Injury prolonged recovery of activity-induced (K⁺, 35 mM, 1 s) transients recorded after plasma membrane Ca²⁺-ATPase (PMCA) blockade in low bath Ca²⁺ (0.25 mM) represented by the time constant for exponential fit (τ). (A) Summary data for small neurons (≤34 μm) from Control and spinal nerve ligation (SNL) animals, either with or without thapsigargin (TG, 1 μM) shows prolonged recovery of transients after axotomy (SNL L5 neurons), but no influence of injury in TG-treated neurons. Post hoc paired comparisons were evaluated between injury groups and their respective (with or without TG) control, and for each injury category between absence and presence of TG (e.g. SNL L4 with TG vs. SNL L4 without TG). (B) Transient recovery was not affected by transient amplitude in small Control, SNL L4 and SNL L5 neurons (regression p of 0.53, 0.59 and 0.38 for Control, SNL L4, and SNL L5, respectively; R² of 0.017, 0.014 and 0.021 for Control, SNL L4, SNL L5, respectively). Sample traces (C) showed that increased Ca²⁺ influx during longer K⁺-depolarizations induced larger transient amplitude but did not affect transient recovery (τ) in small Control neurons. Summary data demonstrate increasing Ca²⁺ influx with depolarization duration (D) but unaffected τ (E).
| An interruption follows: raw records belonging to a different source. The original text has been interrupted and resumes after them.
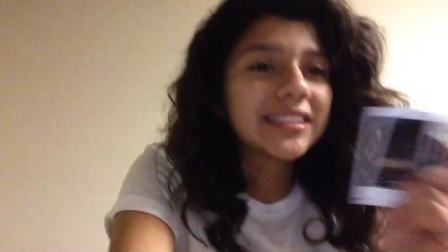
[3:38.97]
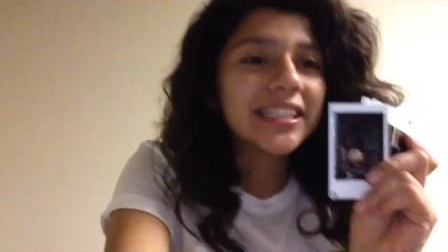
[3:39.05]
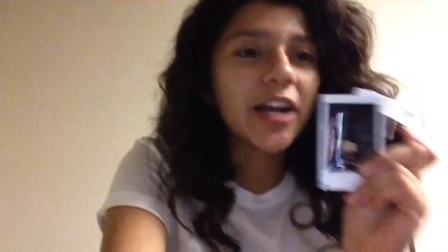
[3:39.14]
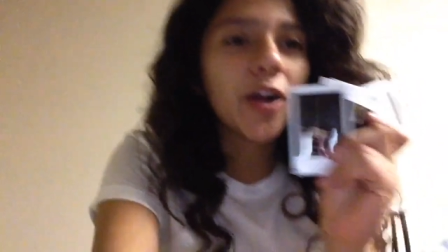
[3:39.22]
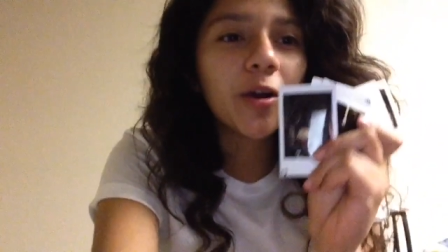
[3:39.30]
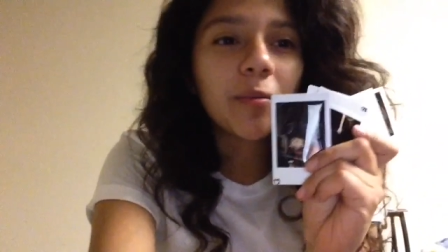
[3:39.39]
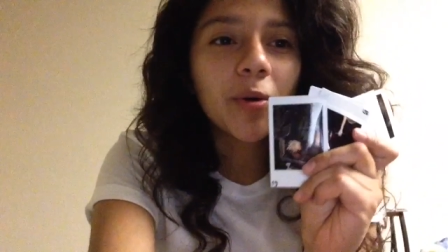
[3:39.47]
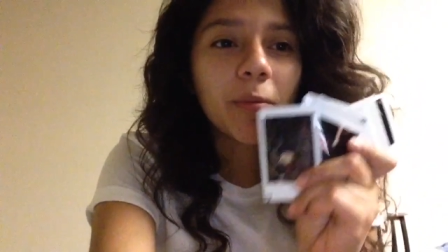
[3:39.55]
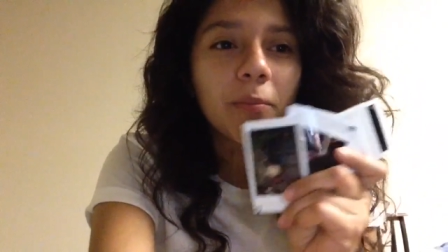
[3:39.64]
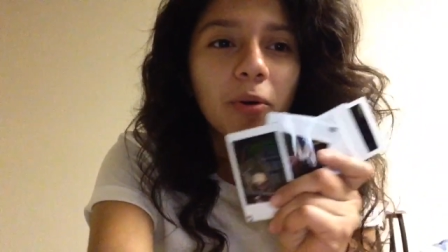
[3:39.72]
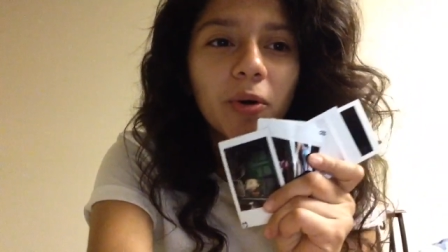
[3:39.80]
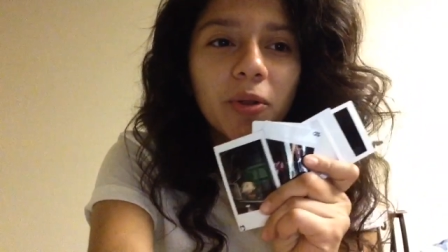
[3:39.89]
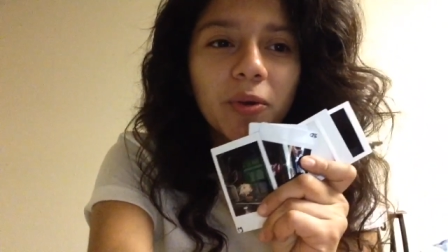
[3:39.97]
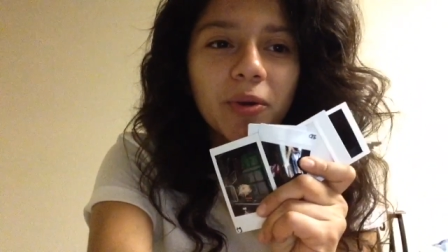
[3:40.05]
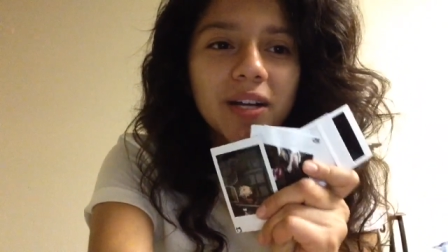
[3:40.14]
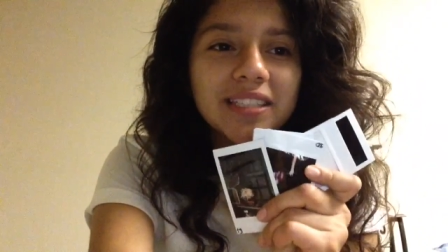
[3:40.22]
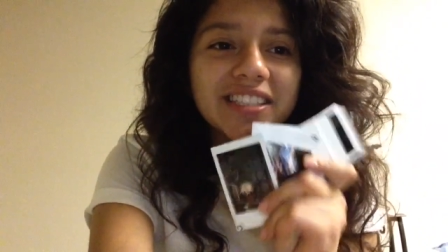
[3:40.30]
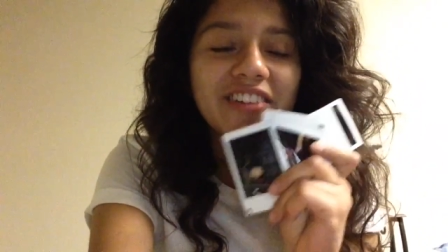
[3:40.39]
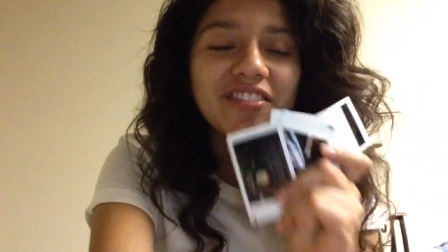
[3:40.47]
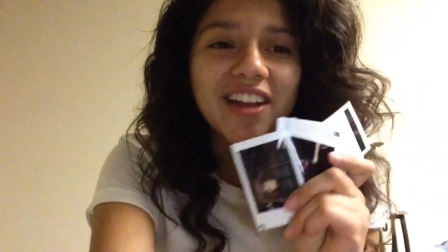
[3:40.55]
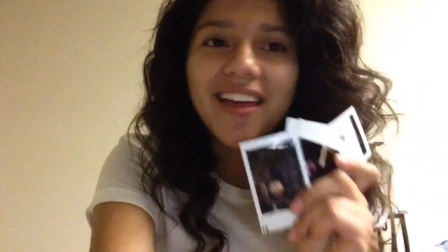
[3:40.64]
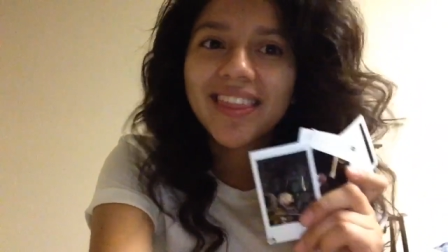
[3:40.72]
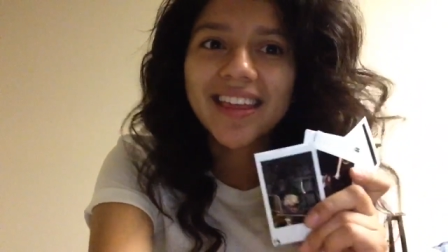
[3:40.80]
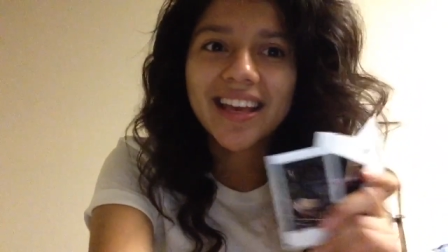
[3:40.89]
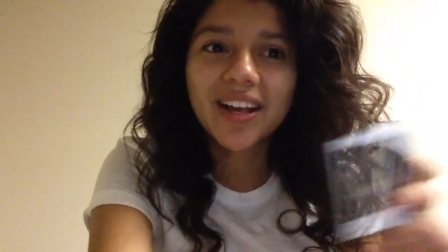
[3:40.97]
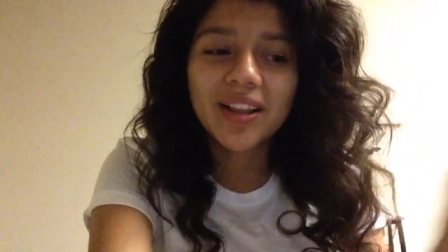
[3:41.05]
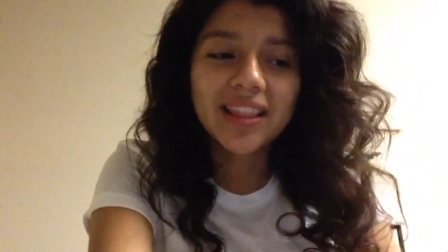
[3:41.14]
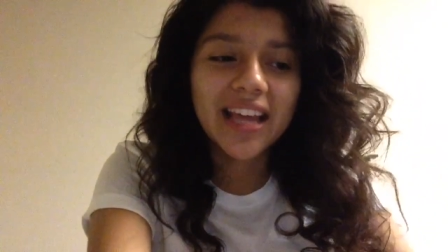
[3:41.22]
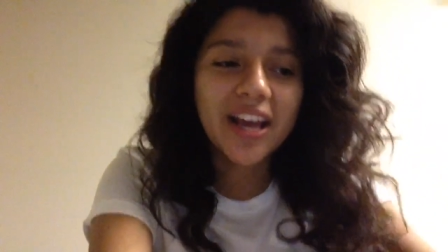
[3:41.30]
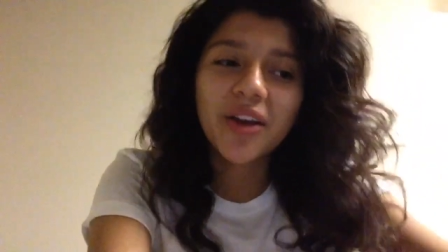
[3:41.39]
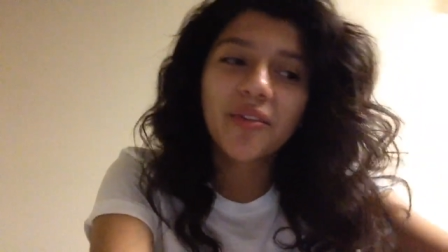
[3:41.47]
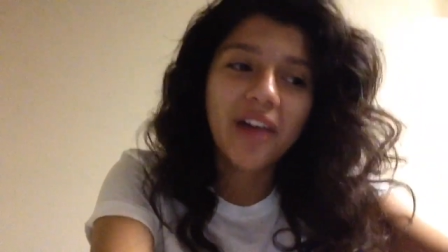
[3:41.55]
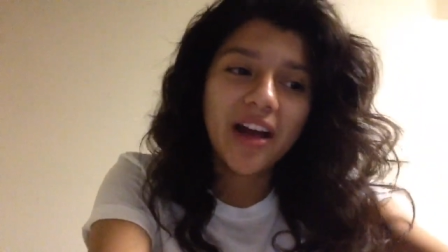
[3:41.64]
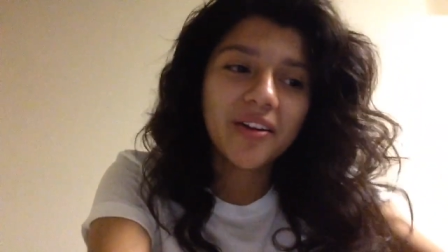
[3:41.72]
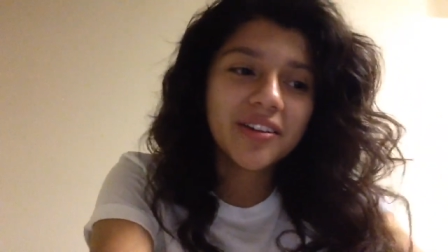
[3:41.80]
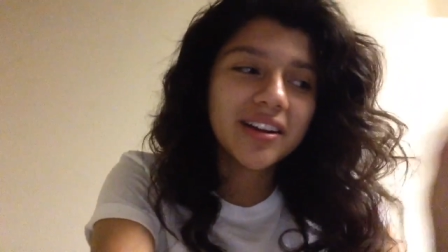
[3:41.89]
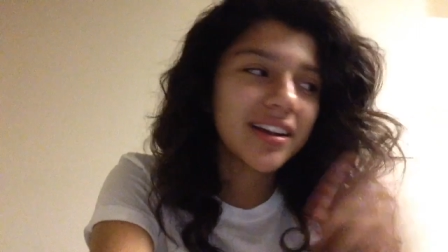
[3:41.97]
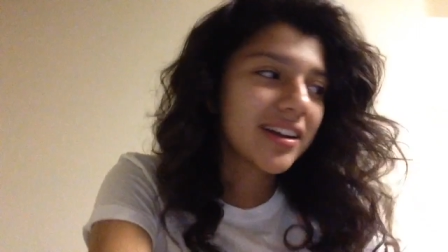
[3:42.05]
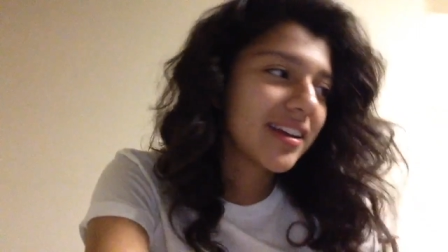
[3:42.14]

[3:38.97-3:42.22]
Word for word: terrible Polaroids of nothing laying around.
In large neurons (F), recovery was not different in SNL L4 and SNL L5 neurons compared to Control. Rate of recovery in large neurons (G) was also unaffected by transient amplitude (regression p of 0.40, 0.55 and 0.66 for Control, SNL L4 and SNL L5, respectively; R² of 0.035, 0.033 and 0.017 for Control, L4, L5, respectively. Mean±SEM; number in bars represents the sample size; *p<0.05, ***p<0.001.

Fig. 6

Repeated neuronal activation leads to slowed transient recovery (τ) in neurons with blocked plasma membrane Ca²⁺-ATPase (PMCA). Sample trace (A) showed a higher transient amplitude and slower τ after repeated K⁺-depolarization in a control neuron. Summary data show that increased transient amplitude (B) and prolonged τ (C) in the 2nd K⁺-induced transient (35 mM, 1 s) in low Ca²⁺ (0.25 mM) external bath of small (≤34 μm) Control neurons. Mean±SEM; number in bars represents the sample size; ***p<0.001.